C. Evaluation of Sources
Medicine, Ethics, and the Third Reich edited by John J. Michalczyk is a powerful accusation of the collapse of the ethical system during the Nazi or National Socialist regime. It examines the moral and ethical interrogations associated with the already mentioned Nazi regime. This document presents a view of what happened and what the future implications are. Michalczyk established acknowledge of the German medical community of their support to the National Socialist movement by the human experiments ordered by the highest members of the Nazi party.
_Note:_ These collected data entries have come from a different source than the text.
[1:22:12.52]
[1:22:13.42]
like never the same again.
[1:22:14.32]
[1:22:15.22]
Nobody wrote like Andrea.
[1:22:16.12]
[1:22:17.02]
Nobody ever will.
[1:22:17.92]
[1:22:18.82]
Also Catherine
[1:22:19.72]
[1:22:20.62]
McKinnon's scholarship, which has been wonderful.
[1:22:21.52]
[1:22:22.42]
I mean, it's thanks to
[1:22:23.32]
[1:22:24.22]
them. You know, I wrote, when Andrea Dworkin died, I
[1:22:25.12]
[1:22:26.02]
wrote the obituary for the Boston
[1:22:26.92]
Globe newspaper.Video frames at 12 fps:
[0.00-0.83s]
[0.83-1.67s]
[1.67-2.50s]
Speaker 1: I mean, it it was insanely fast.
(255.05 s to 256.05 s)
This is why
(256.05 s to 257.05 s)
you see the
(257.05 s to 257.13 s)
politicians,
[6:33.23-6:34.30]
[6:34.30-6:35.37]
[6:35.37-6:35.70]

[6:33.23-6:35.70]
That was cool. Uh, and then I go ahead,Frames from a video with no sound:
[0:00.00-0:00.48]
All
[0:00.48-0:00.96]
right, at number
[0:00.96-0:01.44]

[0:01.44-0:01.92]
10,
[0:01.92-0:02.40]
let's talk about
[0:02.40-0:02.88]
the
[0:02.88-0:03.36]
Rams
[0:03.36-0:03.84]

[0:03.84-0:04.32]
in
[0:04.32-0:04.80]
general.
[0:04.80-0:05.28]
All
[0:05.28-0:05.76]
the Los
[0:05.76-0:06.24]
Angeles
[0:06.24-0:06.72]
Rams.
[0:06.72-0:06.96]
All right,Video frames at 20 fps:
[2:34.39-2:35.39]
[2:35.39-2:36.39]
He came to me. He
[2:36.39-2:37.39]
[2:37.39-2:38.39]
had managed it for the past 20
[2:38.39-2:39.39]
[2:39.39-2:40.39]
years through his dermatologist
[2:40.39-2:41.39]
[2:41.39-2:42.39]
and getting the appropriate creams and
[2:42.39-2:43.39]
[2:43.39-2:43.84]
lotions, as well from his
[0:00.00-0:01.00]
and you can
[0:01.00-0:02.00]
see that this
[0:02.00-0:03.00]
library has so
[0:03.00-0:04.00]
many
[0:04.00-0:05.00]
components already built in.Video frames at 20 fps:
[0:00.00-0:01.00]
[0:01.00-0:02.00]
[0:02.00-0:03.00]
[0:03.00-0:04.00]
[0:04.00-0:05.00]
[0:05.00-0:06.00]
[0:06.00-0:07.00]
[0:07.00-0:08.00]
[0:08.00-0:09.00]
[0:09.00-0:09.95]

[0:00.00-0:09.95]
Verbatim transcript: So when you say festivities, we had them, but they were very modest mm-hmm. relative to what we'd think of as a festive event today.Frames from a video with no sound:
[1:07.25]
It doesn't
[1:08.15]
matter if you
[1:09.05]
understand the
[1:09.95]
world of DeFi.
The value of this document lays that is was published on 1994. The range of time between the Nuremberg trials and the publishing of the documents gives the author a more broad perspective and information to handle. The author of the book is American. This may be seen as a biased point of view when it is not. Through the reading there are many bioethical questions raised that appeal to our common senses.
The Nazi Doctors and the Nuremberg Code edited by George J. Annas and Michael A. Grodin discuss the ramifications and sources of the atrocities committed by the Nazi physicians and researchers during World War II. The book debates issues such as science and jurisprudence, including ethics and moral and how are they are directly linked to human experimentation. Also, it includes the impact on today’s international human rights movement. The value of this book lies in the examples presented; like a moving account by a survivor of the Mengele Twin Experiments and contributors like the chief prosecutor of the Nuremberg Military Tribunal.

D. Analysis
The Doctors’ trial was the first time selected people were judge instead of a whole organization. The trial was the start of a long line of human rights movement. The outcome was an example of the first time justice had ever done something about human rights movement. The Nuremberg code was established for this purpose. It would protect humans everywhere, independently of their race, sex or religion to be a victim of human experimentation. Michalcyzk said: “that the principles were not identified as a code of medical ethics but rather appear as part of the final judgment, where it is claimed that they are derived from the “natural law” of all people”. Maybe he was right, but no one ever stated these principles as a law that we are obligated to follow. The Doctors’ trial helped established this code as an irrefutable compromise.
The physicians that were trialed didn’t acknowledge their commitment to the Nazi Party. By experimenting with Jews, Gypsies, Poles, Russians, homosexuals, etc. they were contributing to the largest genocide of the 20th century. In the two documents mentioned, both raise bioethical and moral questions concerning human experimentation. These questions were probably the reason why the Nuremberg code was created, to attack a problem everyone was turning their eye to.

E. Conclusion
In conclusion, the Doctors’ trial gave a guideline to human experimentation and rights. The outcome of the trial was the Nuremberg code that leads to the creation of later codes that will protect people from being victims. The doubts concerning the moral and ethical problems during WWII were answered by the creation of the code. The most important thing to highlight is that after the trial the defendants were executed and this proved to be an instance for others to follow the rules established.

F. Bibliography * Michalczyk, J. J. (Ed.). (1994). Medicine, ethics, and the Third Reich: Historical and contemporary issues. Rowman & Littlefield. * Code, N. (1949). The Nuremberg Code. Trials of war criminals before the Nuremberg military tribunals under control council law, (10), 181-182. * U.S. Holocaust Memorial Museum. Trials of War Criminals before the Nuremberg Military Tribunals under Control Council Law No. 10. Nuremberg, October 1946 - April 1949. Washington D.C.: U.S. G.P.O, 1949-1953. * Annas, G. J., & Grodin, M. A. (1995). The Nazi doctors and the Nuremberg code. J. Pharmacy & Law, 4, 167-245.